### To do
Beginning at the line containing "Video frames at", repeat each line below exactly up to and including the line containing "[17.33-18.23s]". Do not repeat the pictures.

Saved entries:
_ _ _ _ _

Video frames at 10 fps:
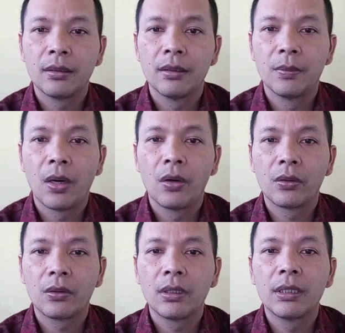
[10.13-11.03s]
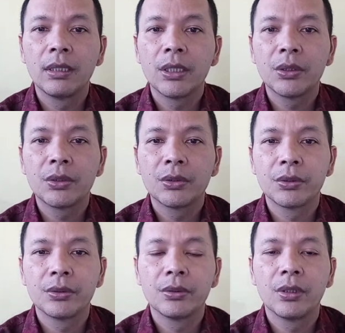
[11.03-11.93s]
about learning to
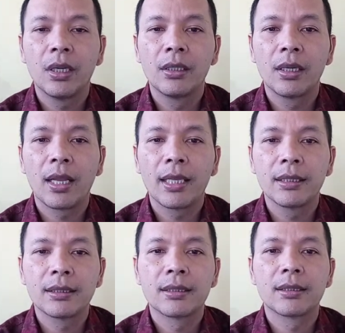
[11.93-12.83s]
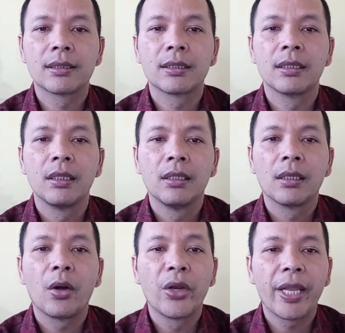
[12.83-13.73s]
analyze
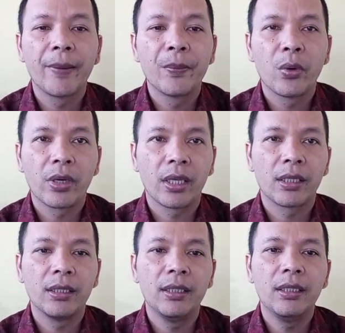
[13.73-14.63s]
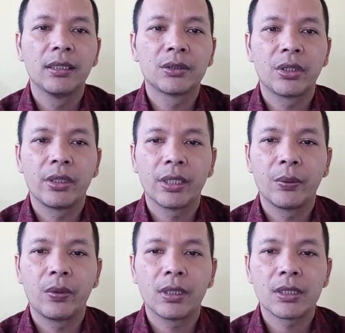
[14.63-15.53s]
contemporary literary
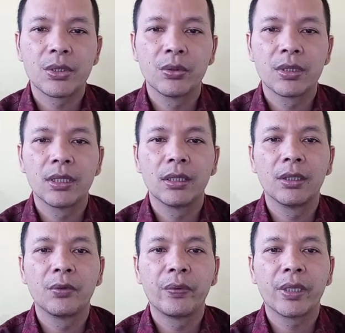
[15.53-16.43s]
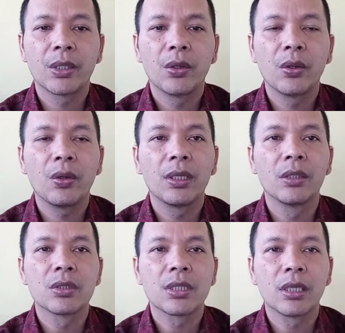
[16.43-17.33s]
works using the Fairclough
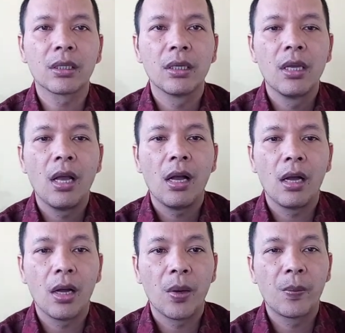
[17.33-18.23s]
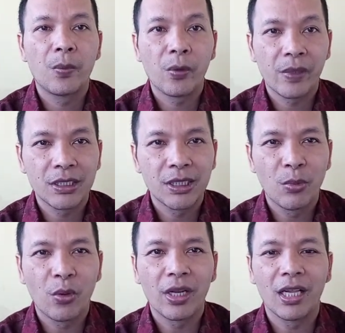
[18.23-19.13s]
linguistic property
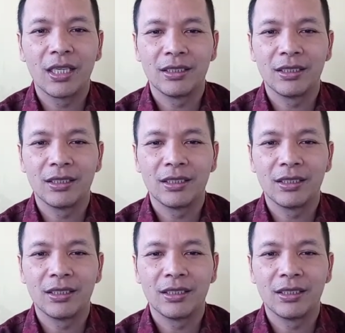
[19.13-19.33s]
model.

_ _ _ _ _

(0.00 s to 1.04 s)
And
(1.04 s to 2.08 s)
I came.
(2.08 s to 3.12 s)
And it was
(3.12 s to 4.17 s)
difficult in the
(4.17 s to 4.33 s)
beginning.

_ _ _ _ _

### Result of the task
Video frames at 10 fps:
[10.13-11.03s]
[11.03-11.93s]
about learning to
[11.93-12.83s]
[12.83-13.73s]
analyze
[13.73-14.63s]
[14.63-15.53s]
contemporary literary
[15.53-16.43s]
[16.43-17.33s]
works using the Fairclough
[17.33-18.23s]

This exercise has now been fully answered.